M le Maudit

France 5
21/01/19 ~ 23:45 - 01:35

Peinture métaphorique de l'Allemagne se donnant au nazisme, réflexions sur la culpabilité, leçon de mise en scène : chef-d'œuvre. Critique : Il paraît qu'à la sortie de M le Maudit, Joseph Goebbels nota dans son journal : « Fantastique. Pour la peine de mort. Lang sera notre réalisateur, un jour. » Contresens total : poursuivi par la police comme par les criminels, le tueur sadique de petites filles a du mouron à se faire, mais c'est la loi qui, paradoxalement, peut le sauver – à l'image d'une dernière séquence libératrice, à disserter en cours de philo.
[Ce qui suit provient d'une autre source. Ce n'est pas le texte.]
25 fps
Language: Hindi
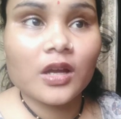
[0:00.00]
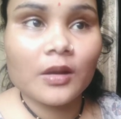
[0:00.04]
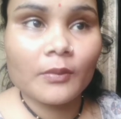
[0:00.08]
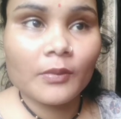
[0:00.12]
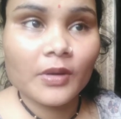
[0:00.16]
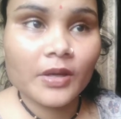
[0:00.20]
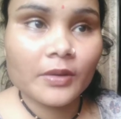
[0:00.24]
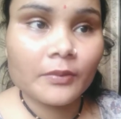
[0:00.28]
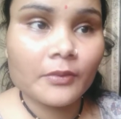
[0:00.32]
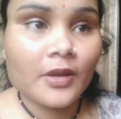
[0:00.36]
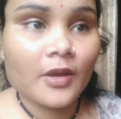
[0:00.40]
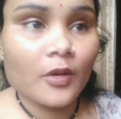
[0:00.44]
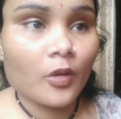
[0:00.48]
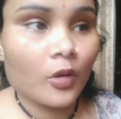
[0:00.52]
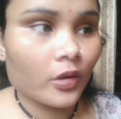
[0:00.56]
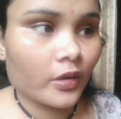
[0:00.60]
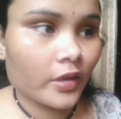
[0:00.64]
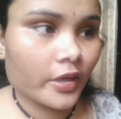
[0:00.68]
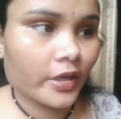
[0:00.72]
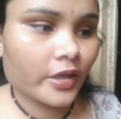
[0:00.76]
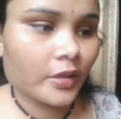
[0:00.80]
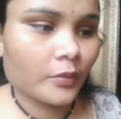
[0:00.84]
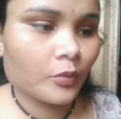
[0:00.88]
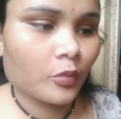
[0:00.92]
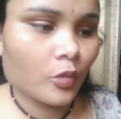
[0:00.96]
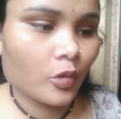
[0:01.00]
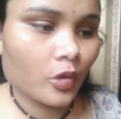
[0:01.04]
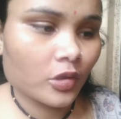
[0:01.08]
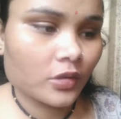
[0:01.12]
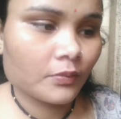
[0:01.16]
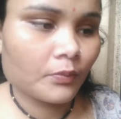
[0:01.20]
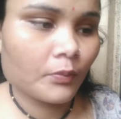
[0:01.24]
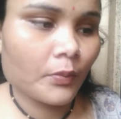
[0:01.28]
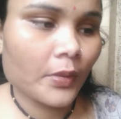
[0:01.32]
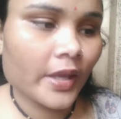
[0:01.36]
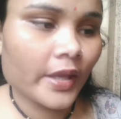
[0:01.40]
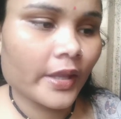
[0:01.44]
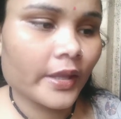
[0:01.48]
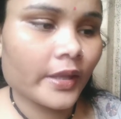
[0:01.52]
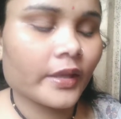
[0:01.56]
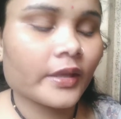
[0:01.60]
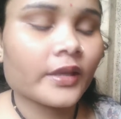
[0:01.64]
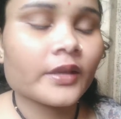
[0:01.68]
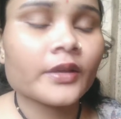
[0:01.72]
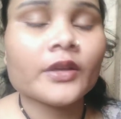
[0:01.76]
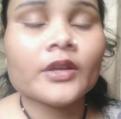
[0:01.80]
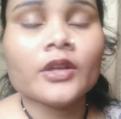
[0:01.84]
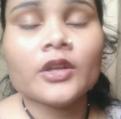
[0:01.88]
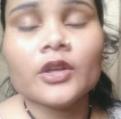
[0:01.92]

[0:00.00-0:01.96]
कमर में ऑलरेडी बहुत पेन है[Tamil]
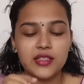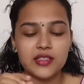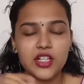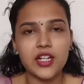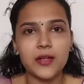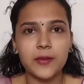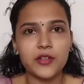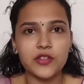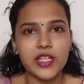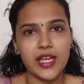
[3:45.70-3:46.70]
சக்கரை பாகு
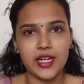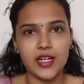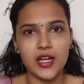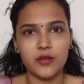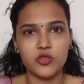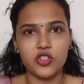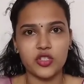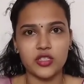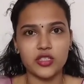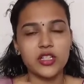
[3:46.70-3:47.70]
வந்து இறங்க
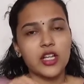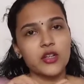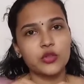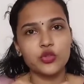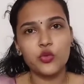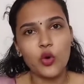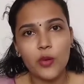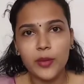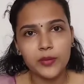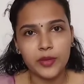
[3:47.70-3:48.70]
ஆரம்பிச்சிருந்தது அதை வந்து
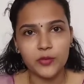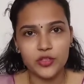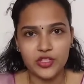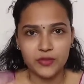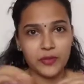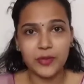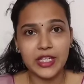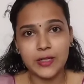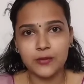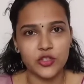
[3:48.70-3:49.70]
ஓப்பன் பண்ண முடிஞ்சது இப்படி
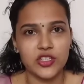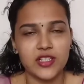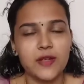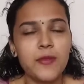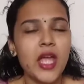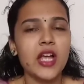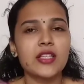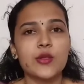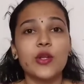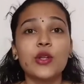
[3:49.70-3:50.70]
பிக்க முடிஞ்சது
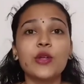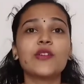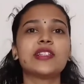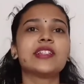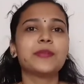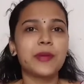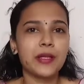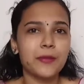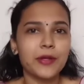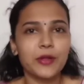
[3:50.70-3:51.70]
ஸோ இன்னும் வந்து அது
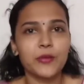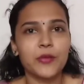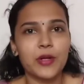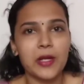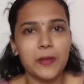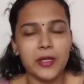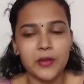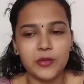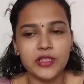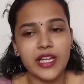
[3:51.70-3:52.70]
பதப்படணும் போல்
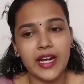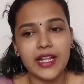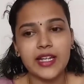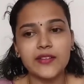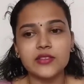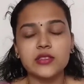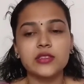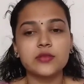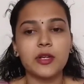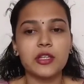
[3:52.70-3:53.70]
அப்படிங்கும்போது இடையிலே வந்து
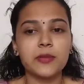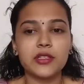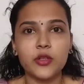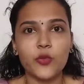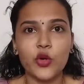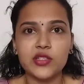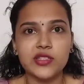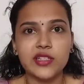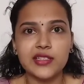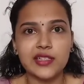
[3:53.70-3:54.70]
பதப்படுத்துகிற
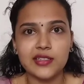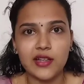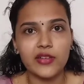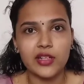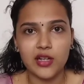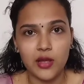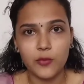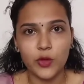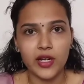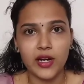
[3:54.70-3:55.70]
ப்ராசஸில் சில தவறுகள்லாம்
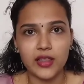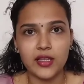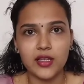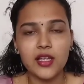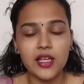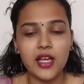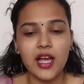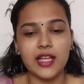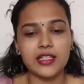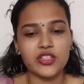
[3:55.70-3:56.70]
கூட நடந்தது
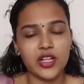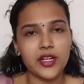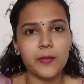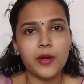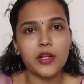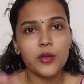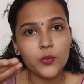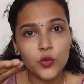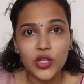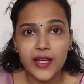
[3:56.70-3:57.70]
அந்த சக்கரை பாகுல
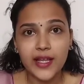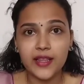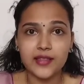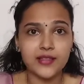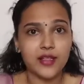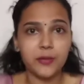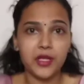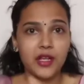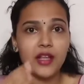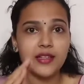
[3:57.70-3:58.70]
முழுகி இருந்துச்சு
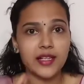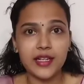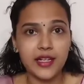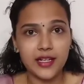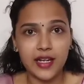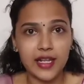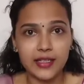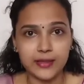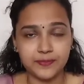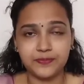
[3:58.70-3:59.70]
அப்படின்னா அந்த நெல்லிக்காய் நல்லாயிருக்கு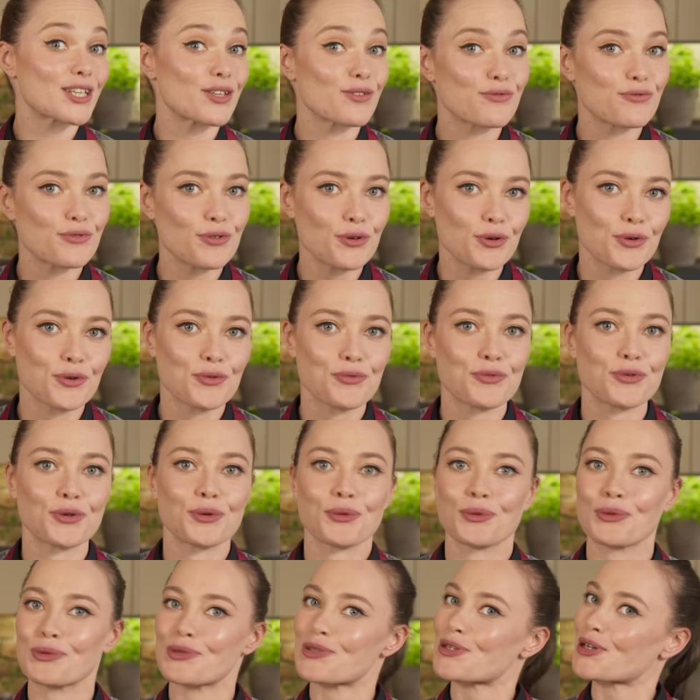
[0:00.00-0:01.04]
die Füllung von
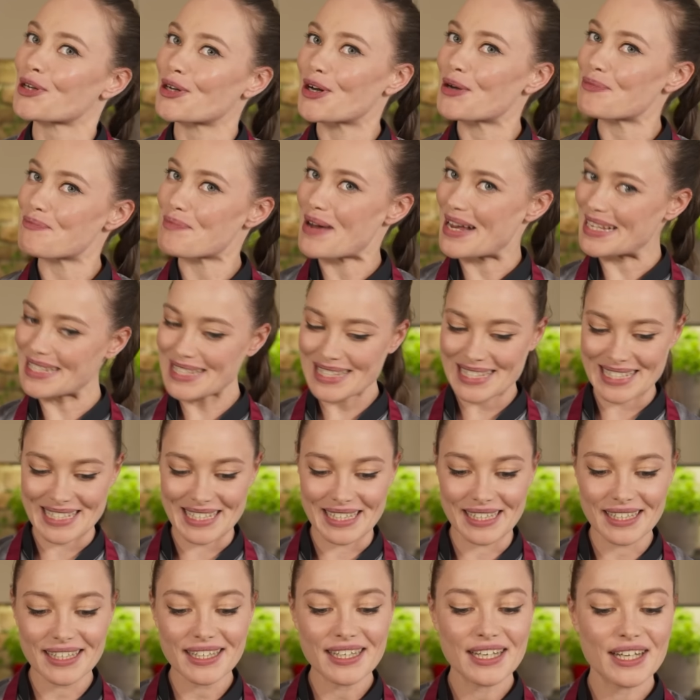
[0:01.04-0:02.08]
unserer
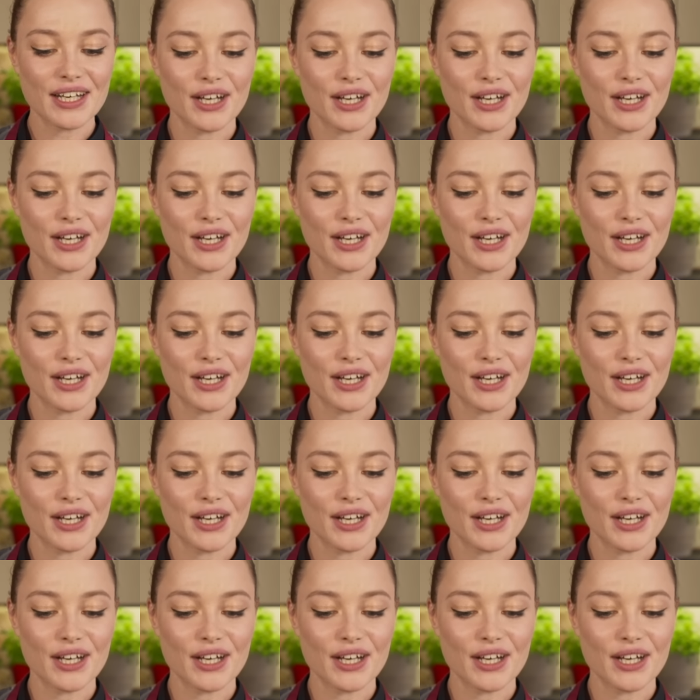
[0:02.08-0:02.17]
Pasta.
De ce film stupéfiant, on retient la maîtrise immédiate qu'a Lang du parlant. Il réussit ici à ­inventer un mode d'illustration sonore qui lui est propre et ne le limite jamais : il dissocie ­fréquemment la bande-son de l'image, prolonge un dialogue pour le transformer en commentaire off, etc. La première séquence – l'assassinat d'Elsie Beckmann – est une leçon de mise en scène, un montage alterné qui fait monter l'angoisse. Le tueur n'est d'abord qu'une ombre sur l'affiche qui offre une prime pour sa capture, puis une voix d'une absolue douceur. Peter Lorre, génial, apparaît, qui sifflote un refrain (le thème est tiré des Suites pour Peer Gynt, de Grieg, et il est sifflé par Lang lui-même). L'horreur se passera hors champ. Le film a la curieuse prescience d'un « nouveau mal », un noir fléau qui pourrait être assimilé au nazisme. Et Lang, convoqué par Goebbels, préféra, in fine, rejoindre Paris en train, ne pas être « leur » réalisateur.